Le processus de sélection de ces indicateurs a été vivement critiqué pour son manque d’ouverture, notamment par les représentants du Forum pour d’autres indicateurs de richesse (FAIR). A titre de comparaison, la consultation avec le grand public a duré six mois au Royaume-Uni ; en France, quelques semaines seulement.

Certaines voix ont également souligné que des dimensions importantes du bien être individuel et collectif ne font pas partie de la liste. A l’inverse, on peut également regretter (c’est notre cas) le nombre élevé d’indicateurs choisis, 10 en France contre 5 en Belgique, ce qui réduit leur capacité à être appréhendés et à concurrencer la portée symbolique du PIB.
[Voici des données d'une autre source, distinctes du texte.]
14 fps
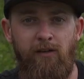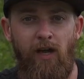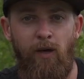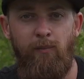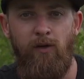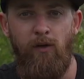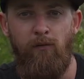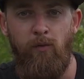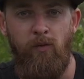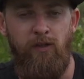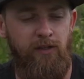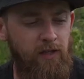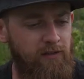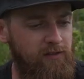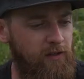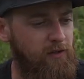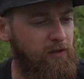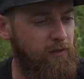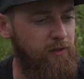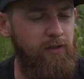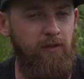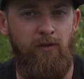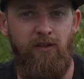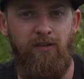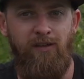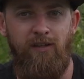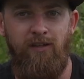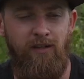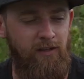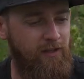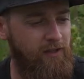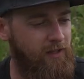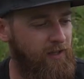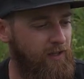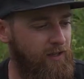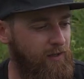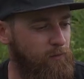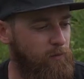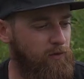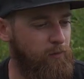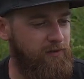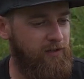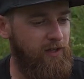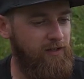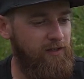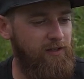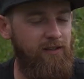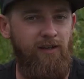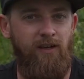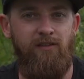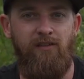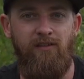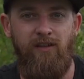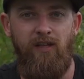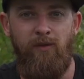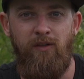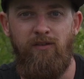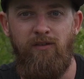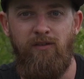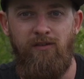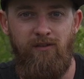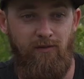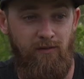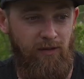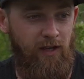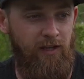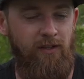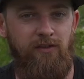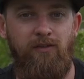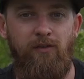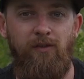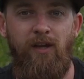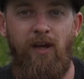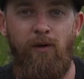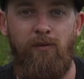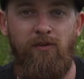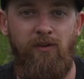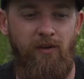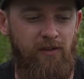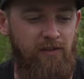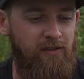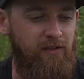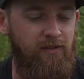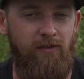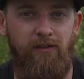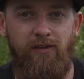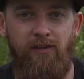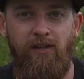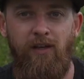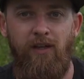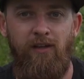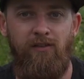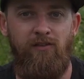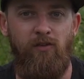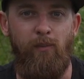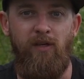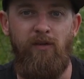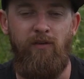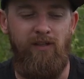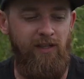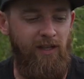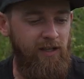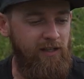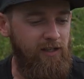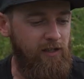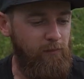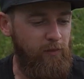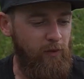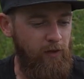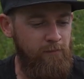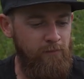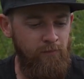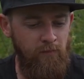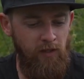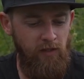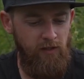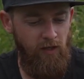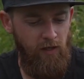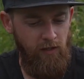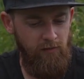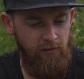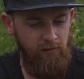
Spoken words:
camping over the weekend, so I think I'm going to take it with my tent and just keep it just hanging just on the outside to try and stop anything getting in. But yeah,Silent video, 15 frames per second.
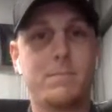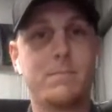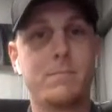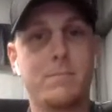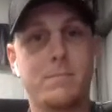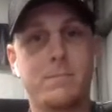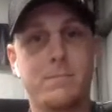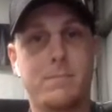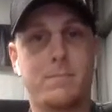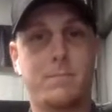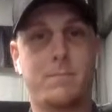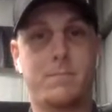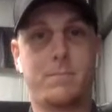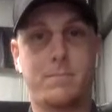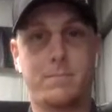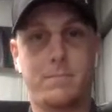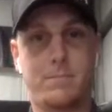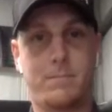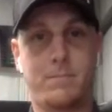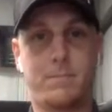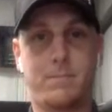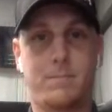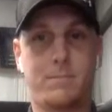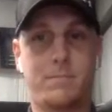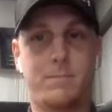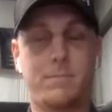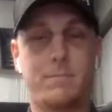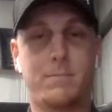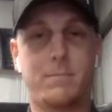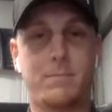
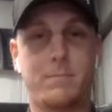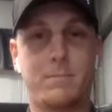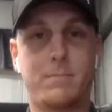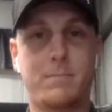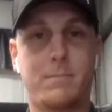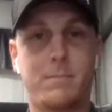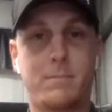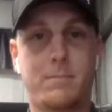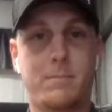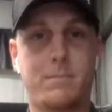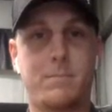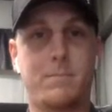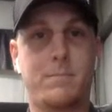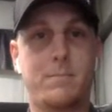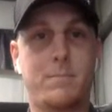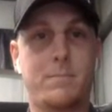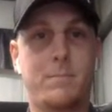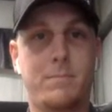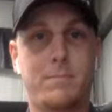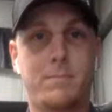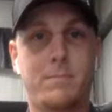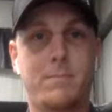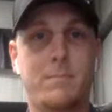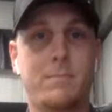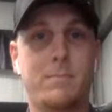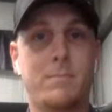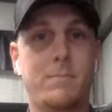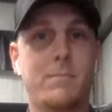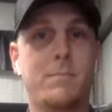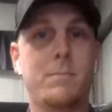
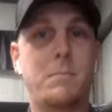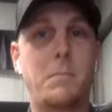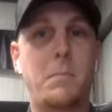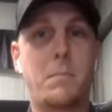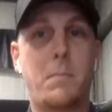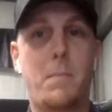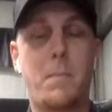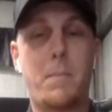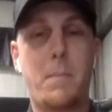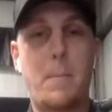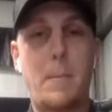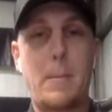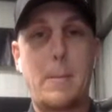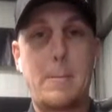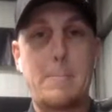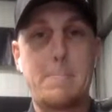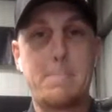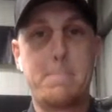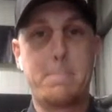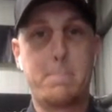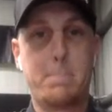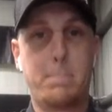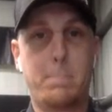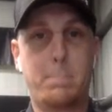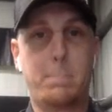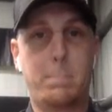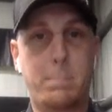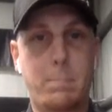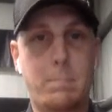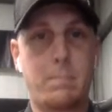
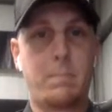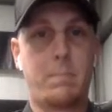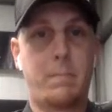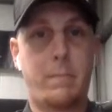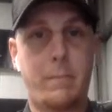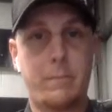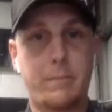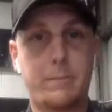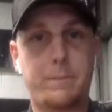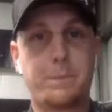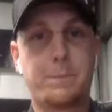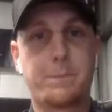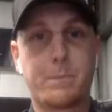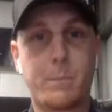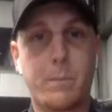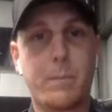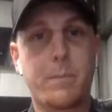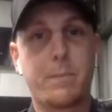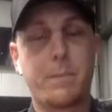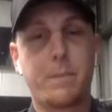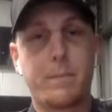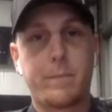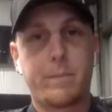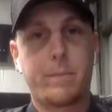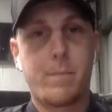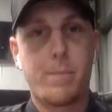(silent)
Ce tableau de bord a néanmoins le mérite d’exister, et pour imparfait qu’il soit, il contient des indicateurs qui ont fait consensus, comme les inégalités de revenu ou les émissions de CO2 liées à la consommation des Français. Le risque n’est pas tant que ces indicateurs soient introduits dans le débat public, mais plutôt qu’ils soient enterrés, à l’image des cinquante indicateurs de la « stratégie pour le développement durable » du ministère de l’écologie, dont peu de responsables politiques ou de citoyens connaissent l’existence.

Mécanisme d’alerte

Comment éviter un tel sort aux nouveaux indicateurs ? C’est tout l’enjeu de l’acte II de la loi, qui devait débuter ces jours-ci avec la sortie du premier rapport du gouvernement.

Tout d’abord, à quelques mois de la conférence Climat de Paris, l’exécutif, et le premier ministre en tête, doivent s’emparer du sujet en publicisant et en commentant publiquement ce rapport, mais aussi – et surtout – en en tirant les conséquences en termes de priorités politiques. Les indicateurs doivent en effet servir de mécanisme d’alerte sur l’état de notre société.

Il nous paraît aussi essentiel d’organiser un débat parlementaire sur la base du rapport, afin d’éclairer les choix effectués dans le cadre du projet de loi de finances et de familiariser les députés avec ces indicateurs. C’est ainsi qu’ils acquerront un rôle politique réel.

Par ailleurs, le tableau de bord d’indicateurs gagnerait à être discuté avec le plus grand nombre. Si dans l’acte 1 de la loi les consultations ont été limitées, l’année prochaine pourrait être l’occasion d’un véritable débat citoyen, visant à mettre certains indicateurs en exergue voire à en définir d’autres. Ce débat contribuerait à une meilleure légitimation et appropriation de ces indicateurs, qui ne peuvent être uniquement perçus comme de nouveaux instruments dans la boîte à outil des gouvernants : ils sont aussi de puissants symboles, porteurs d’une nouvelle conception de la prospérité individuelle et collective.

Les nouvelles mesures du progrès sont là – ou presque : il faut désormais apprendre à s’en servir.